AI is supposed to be everywhere and invisible. But for it to be everywhere, AI requires robust infrastructure. Building infrastructure is time-consuming and probably best done in a centralized manner. But good AI solutions need deep domain expertise, which is difficult to maintain centrally. An informal poll suggests a slight majority of organizations prefer a centralized AI approach (using a center of excellence) while others have decentralized. The consensus seems to be to move to the middle. If you’re an organization that hasn’t started on this journey, where should you focus first? Gradually build the required infrastructure, or develop excitement by solving for use cases that produce impact? We maintain a preference for the latter.

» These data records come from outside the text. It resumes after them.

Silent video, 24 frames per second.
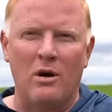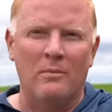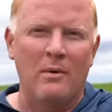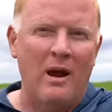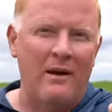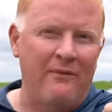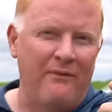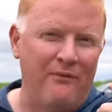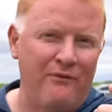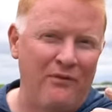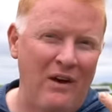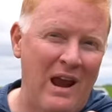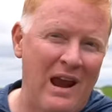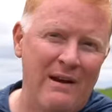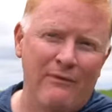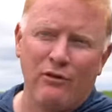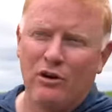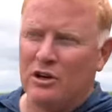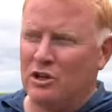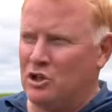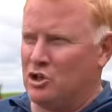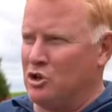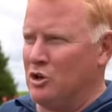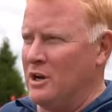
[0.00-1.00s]
of my
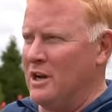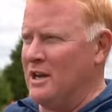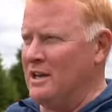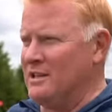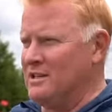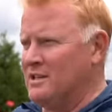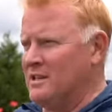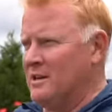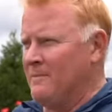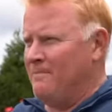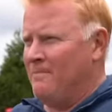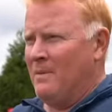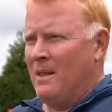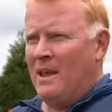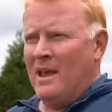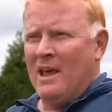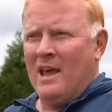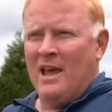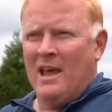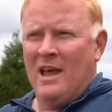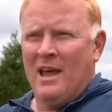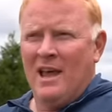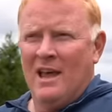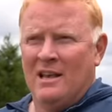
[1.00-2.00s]
favorite trees,
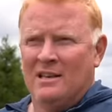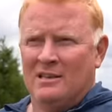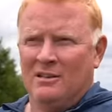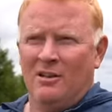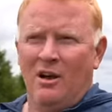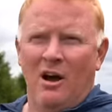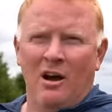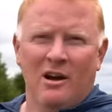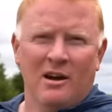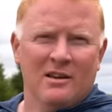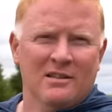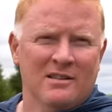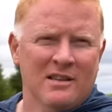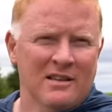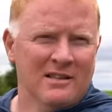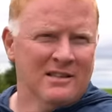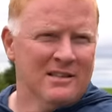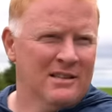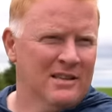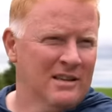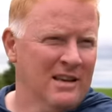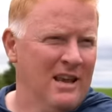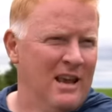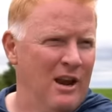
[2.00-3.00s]
as long as
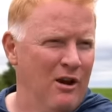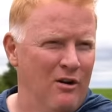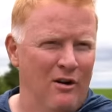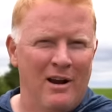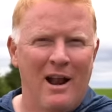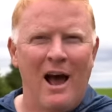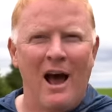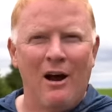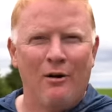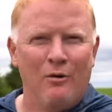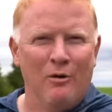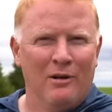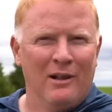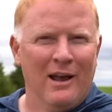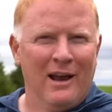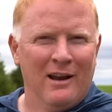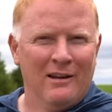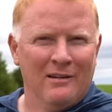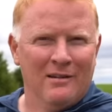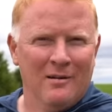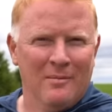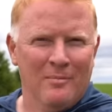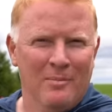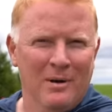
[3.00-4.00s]
it's here at Aqualand,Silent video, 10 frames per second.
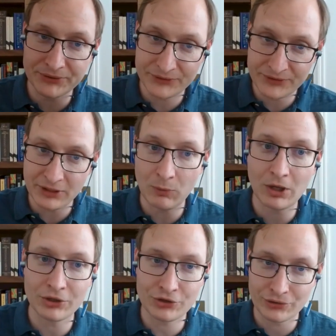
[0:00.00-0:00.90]
still
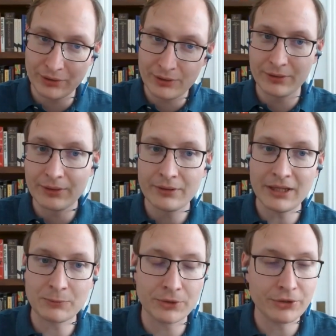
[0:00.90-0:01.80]
watch
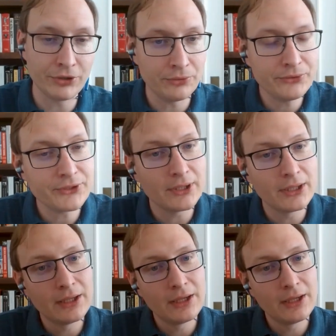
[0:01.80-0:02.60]
network news,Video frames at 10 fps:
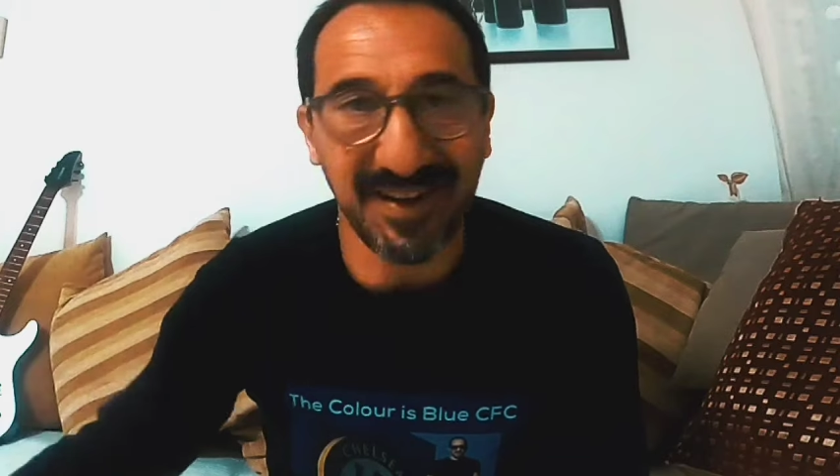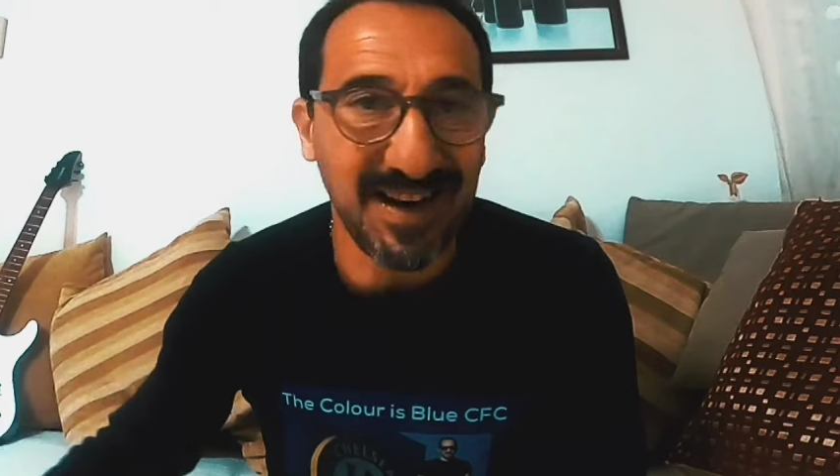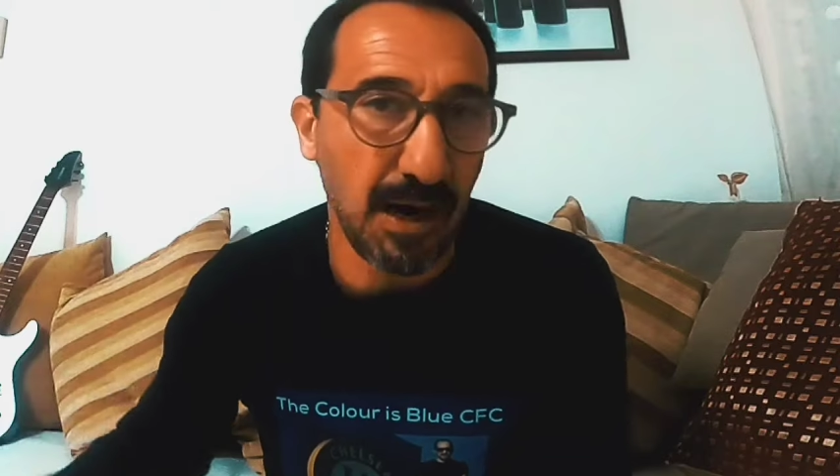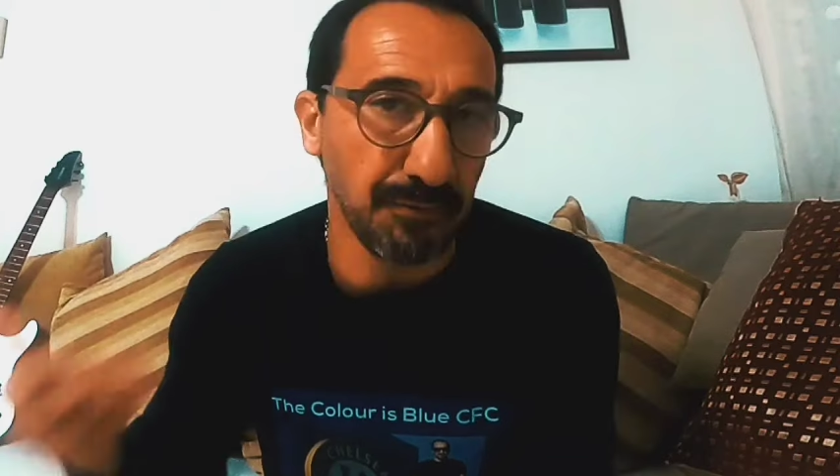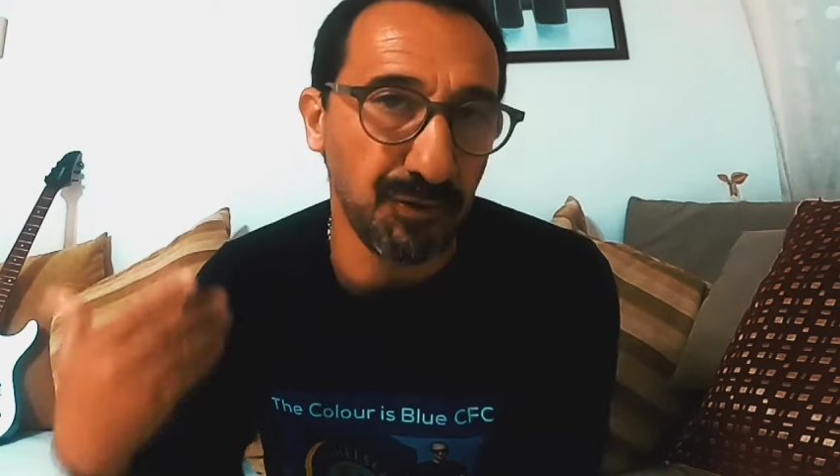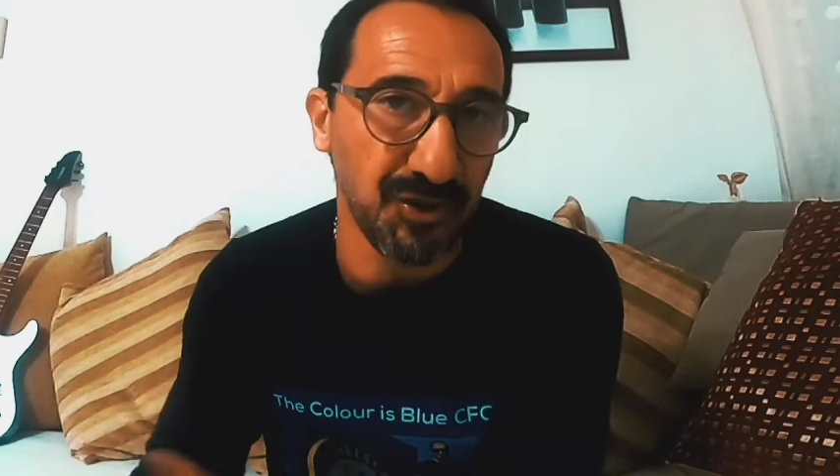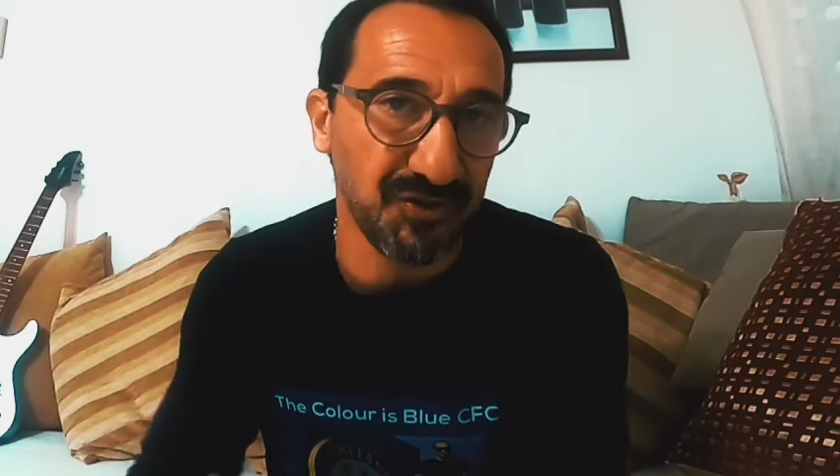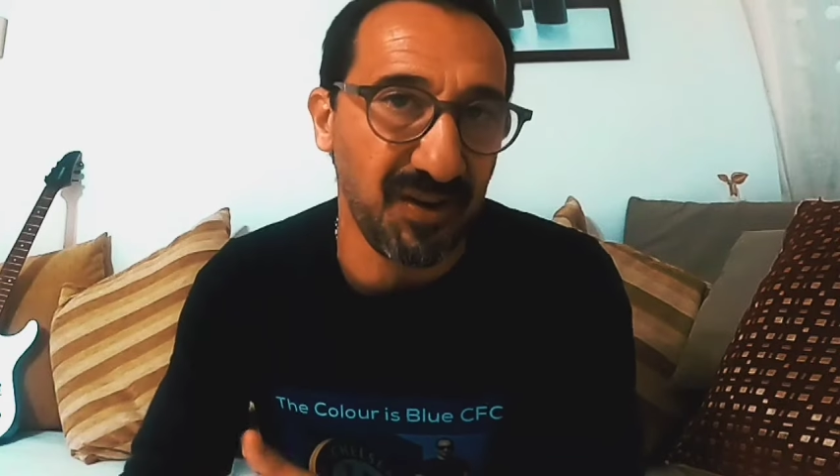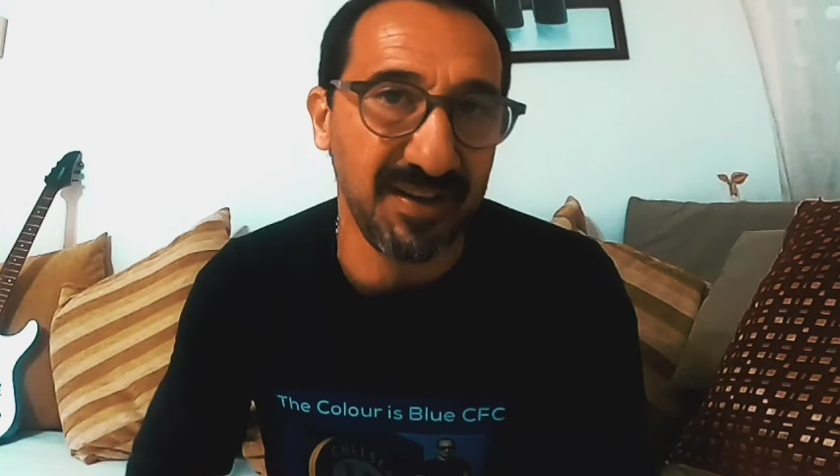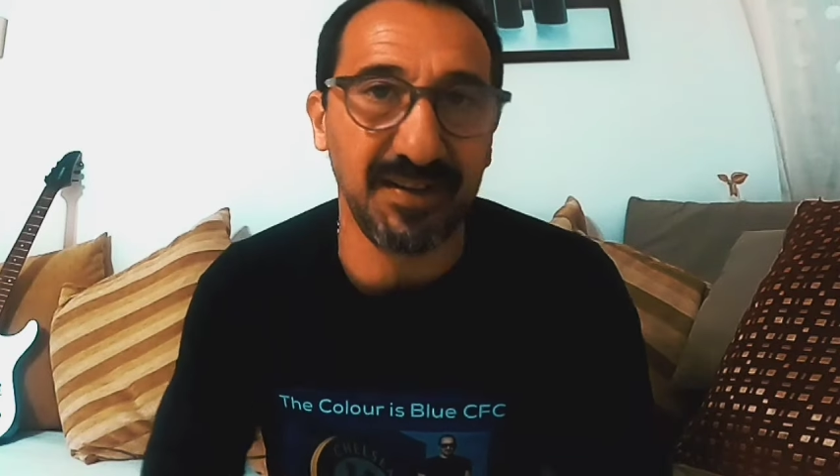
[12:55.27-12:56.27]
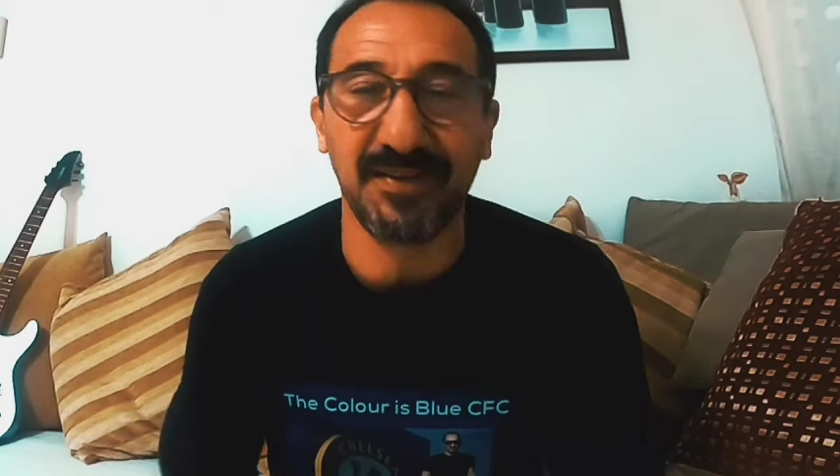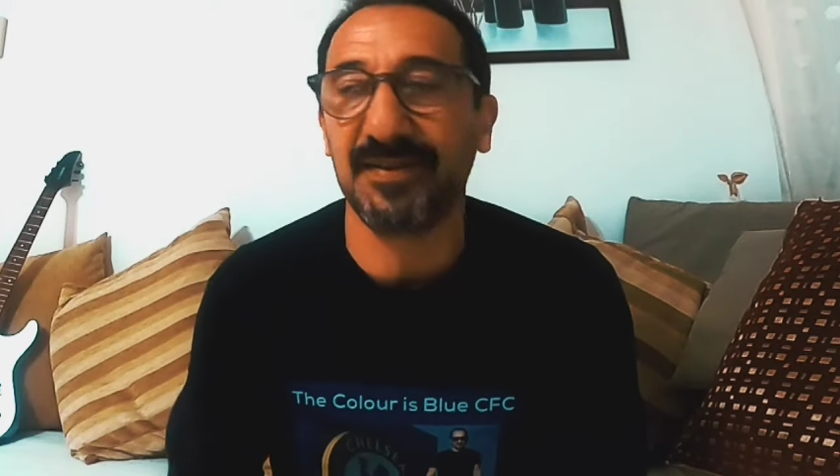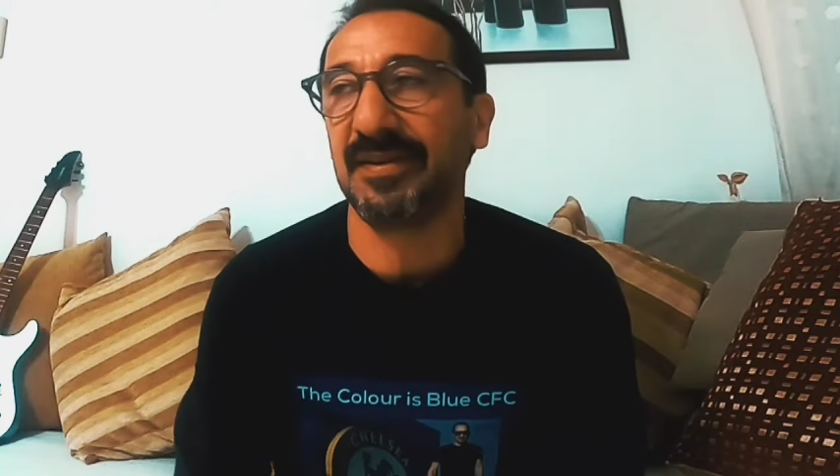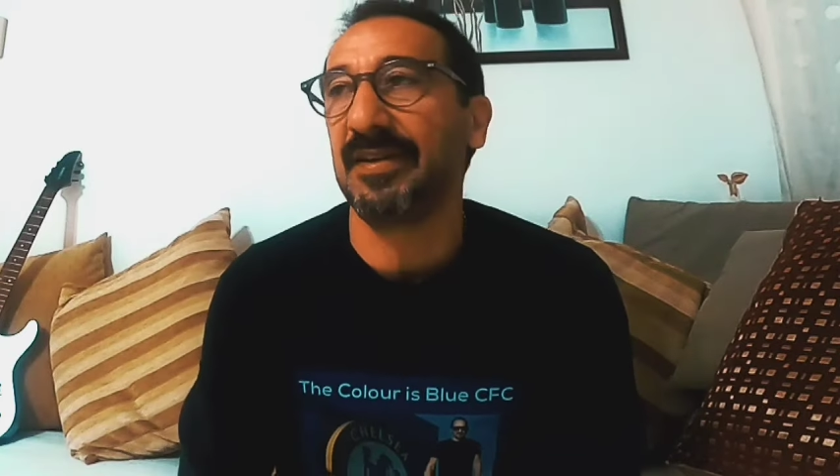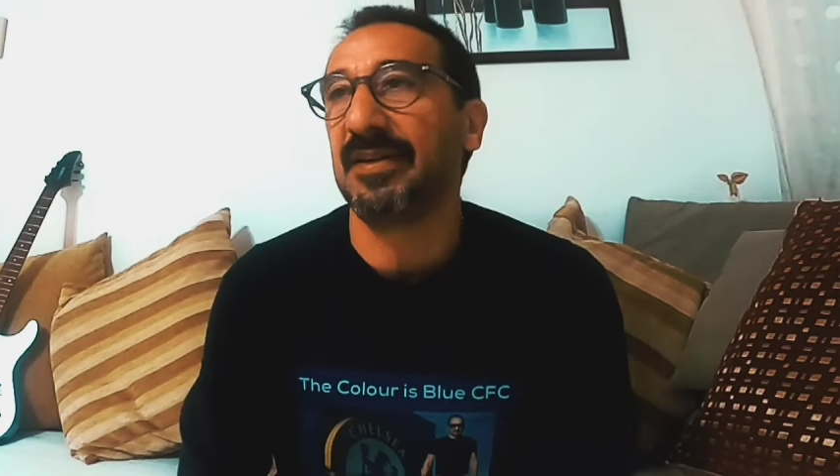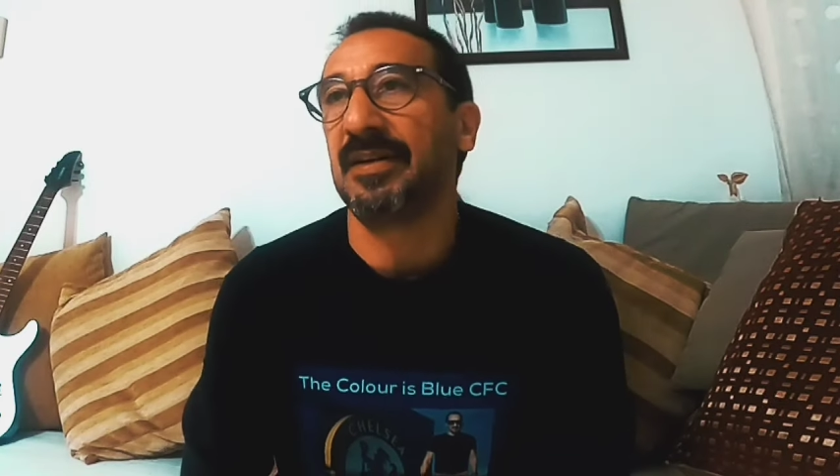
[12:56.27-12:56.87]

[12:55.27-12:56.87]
on ground, just like this.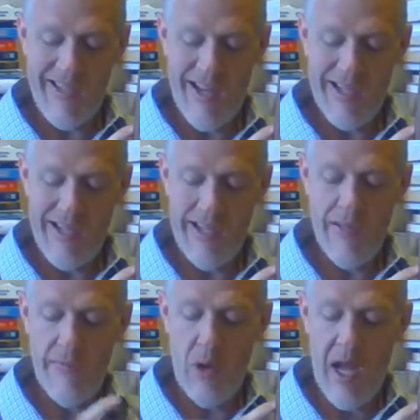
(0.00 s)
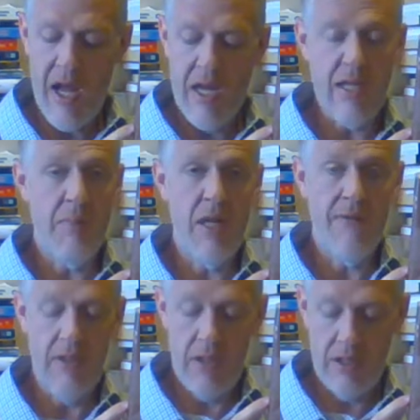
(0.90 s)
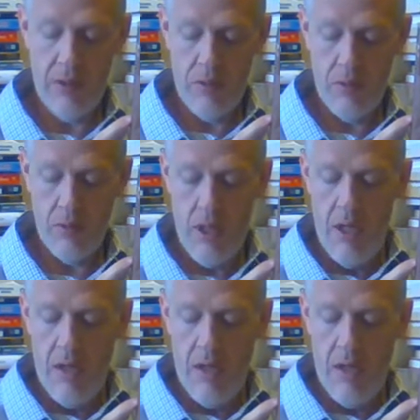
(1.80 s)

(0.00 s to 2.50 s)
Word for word: eighteen, Varieties, page fifty-two.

We aspire for AI to be many things: trustworthy, ethical, responsible, fair. It’s all our challenge. A Forrester prediction suggests 15 firms in the Global 500 will appoint a new chief trust officer, and at least five large companies will introduce bias bounties to eliminate discriminatory outcomes from AI systems in 2022. Nowhere is trust more important than in AI, where algorithms tend to be black box in nature. Whether these are in the form of nutritional labels or peer review committees, we expect all of us will be spending more time to ensure our AI is trustworthy in the future.
Leaders need to consider how AI's abilities and needs will influence their organizational AI strategy. The nature of the work, the talent needed to do it, the scale and ensuring our AI is trustworthy are all important ideas to hold up and ask, "Did we consider this? Should we be considering this?" There's no one size fits all answer to these questions. To stay competitive, organizations will need to constantly consider the trends, what their competitors are doing with those trends and what strategic value it offers.